#### Exercise material

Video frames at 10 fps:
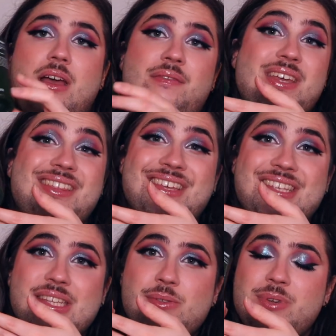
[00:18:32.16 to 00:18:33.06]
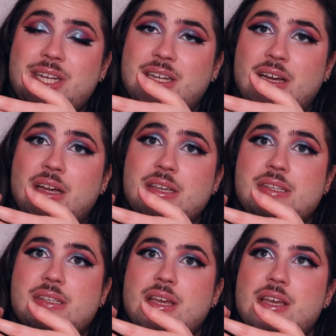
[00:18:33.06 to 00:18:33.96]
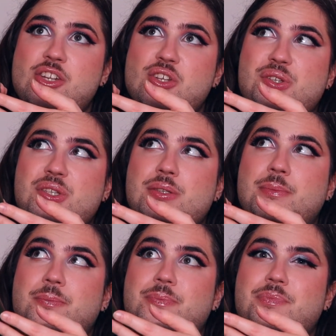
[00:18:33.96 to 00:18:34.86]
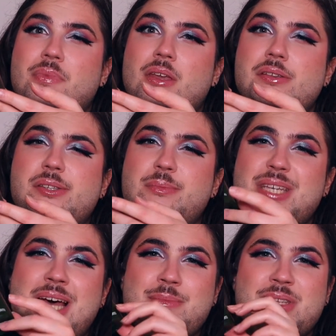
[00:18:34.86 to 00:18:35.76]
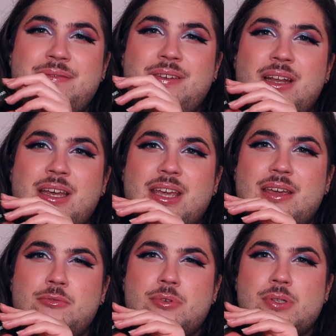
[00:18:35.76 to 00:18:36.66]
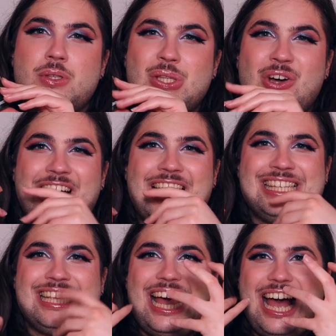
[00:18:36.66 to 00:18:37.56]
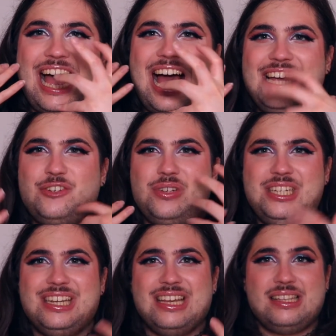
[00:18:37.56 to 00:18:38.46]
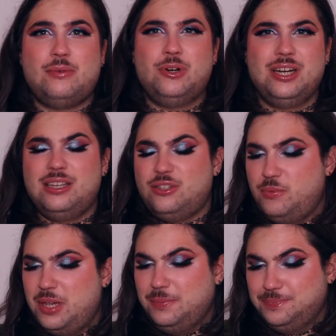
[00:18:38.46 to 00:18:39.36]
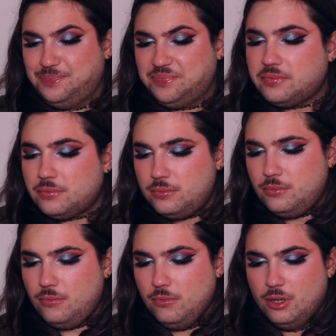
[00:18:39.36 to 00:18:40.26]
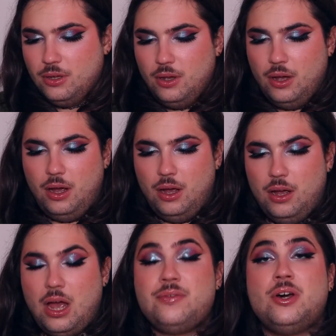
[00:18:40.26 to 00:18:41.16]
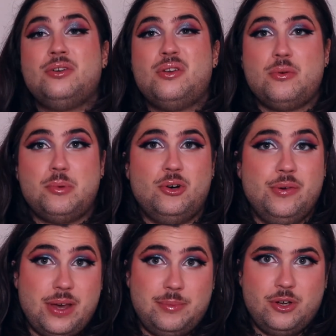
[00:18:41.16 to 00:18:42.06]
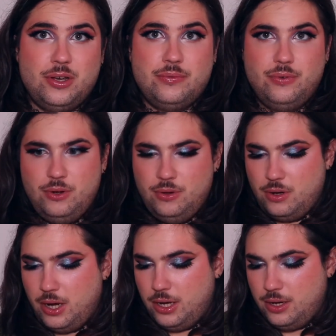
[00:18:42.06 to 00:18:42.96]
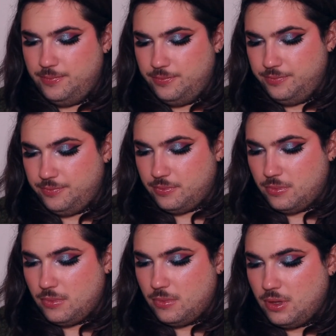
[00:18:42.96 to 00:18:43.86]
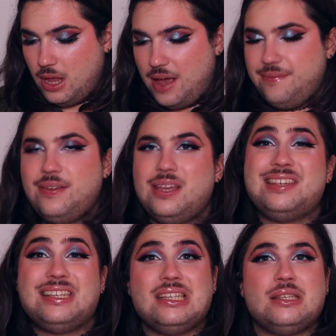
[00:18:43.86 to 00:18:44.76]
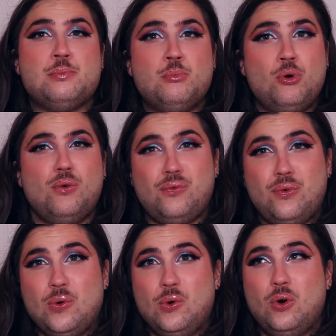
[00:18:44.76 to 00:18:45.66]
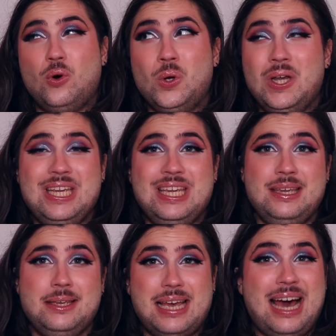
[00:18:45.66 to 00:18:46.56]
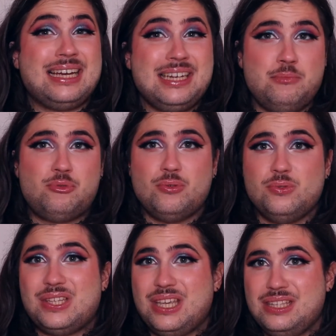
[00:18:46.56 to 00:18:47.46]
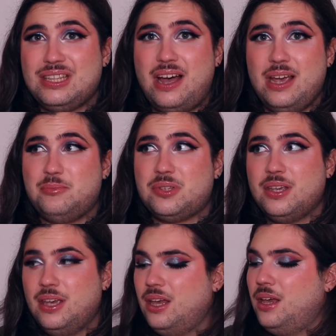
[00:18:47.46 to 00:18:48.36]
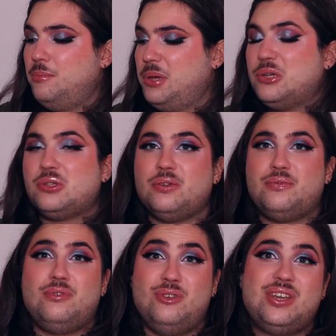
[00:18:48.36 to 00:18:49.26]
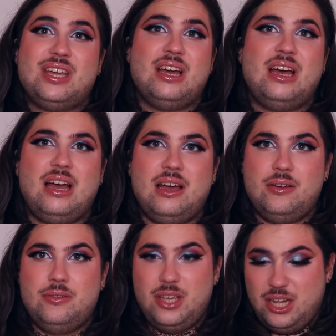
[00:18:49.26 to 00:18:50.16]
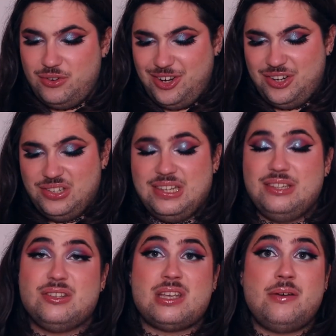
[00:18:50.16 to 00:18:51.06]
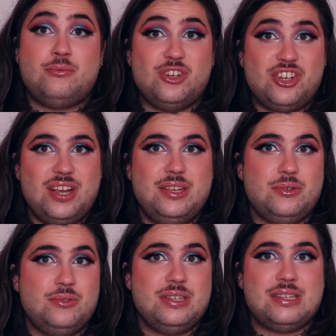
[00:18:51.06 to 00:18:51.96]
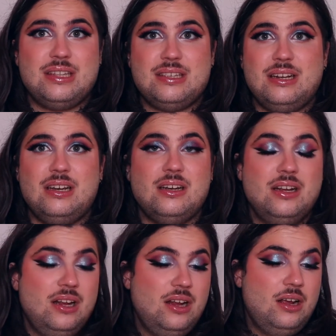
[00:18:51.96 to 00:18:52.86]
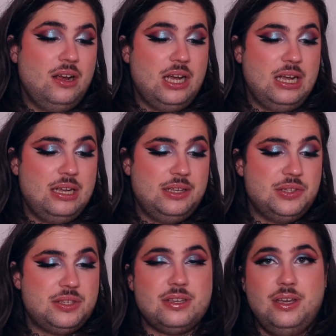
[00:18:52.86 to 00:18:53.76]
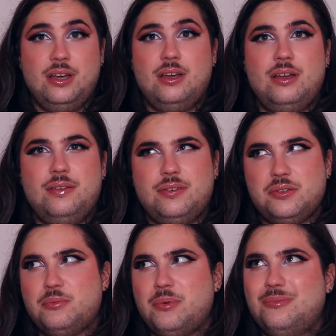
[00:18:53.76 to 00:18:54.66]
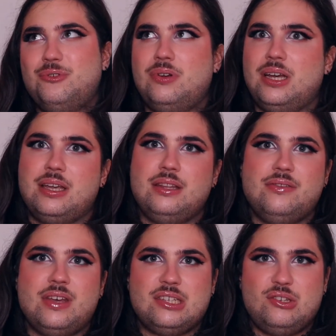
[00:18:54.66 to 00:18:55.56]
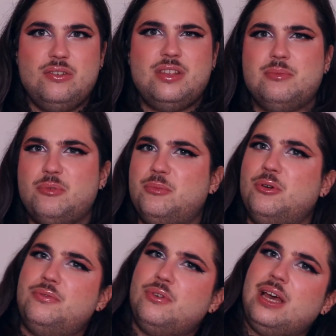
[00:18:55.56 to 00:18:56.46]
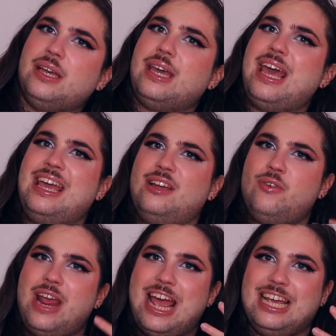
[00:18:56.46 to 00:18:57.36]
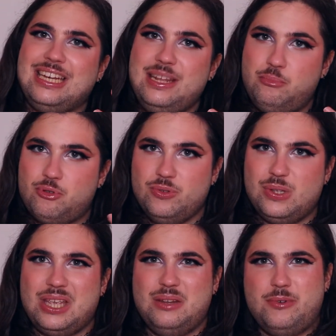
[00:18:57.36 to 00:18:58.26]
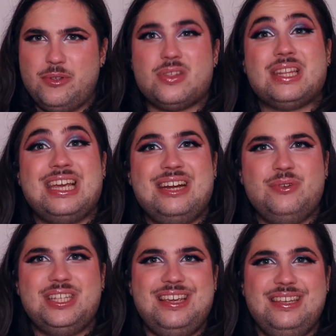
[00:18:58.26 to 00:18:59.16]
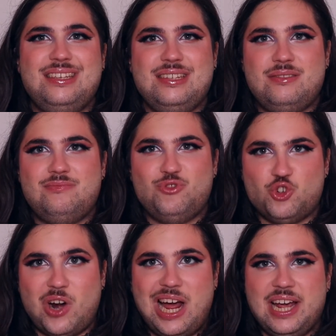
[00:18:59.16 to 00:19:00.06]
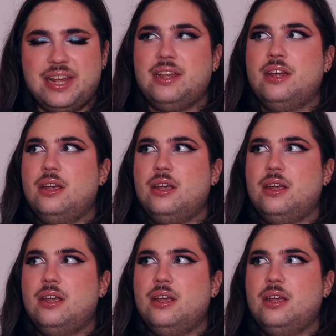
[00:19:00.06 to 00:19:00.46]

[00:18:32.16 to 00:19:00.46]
think this is really nice. It's just sometimes I felt like it was not as hydrating as I wanted it to be. I've got another bowl that I'm going through. I think this is more for oily, acne-prone skin types because of looking at how the ingredients. It does have witch hazel and centella, and it feels a bit more like kind of that soothing, but more for like angry, acne-prone skin rather than irritated, dry,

########

> **Task brief**
All pictures are to be skipped. Output, word for word, the lines in the data above starting at the line containing "[00:18:36.66 to 00:18:37.56]" and ending at the line containing "[00:18:43.86 to 00:18:44.76]".

> **Answer section**
[00:18:36.66 to 00:18:37.56]
[00:18:37.56 to 00:18:38.46]
[00:18:38.46 to 00:18:39.36]
[00:18:39.36 to 00:18:40.26]
[00:18:40.26 to 00:18:41.16]
[00:18:41.16 to 00:18:42.06]
[00:18:42.06 to 00:18:42.96]
[00:18:42.96 to 00:18:43.86]
[00:18:43.86 to 00:18:44.76]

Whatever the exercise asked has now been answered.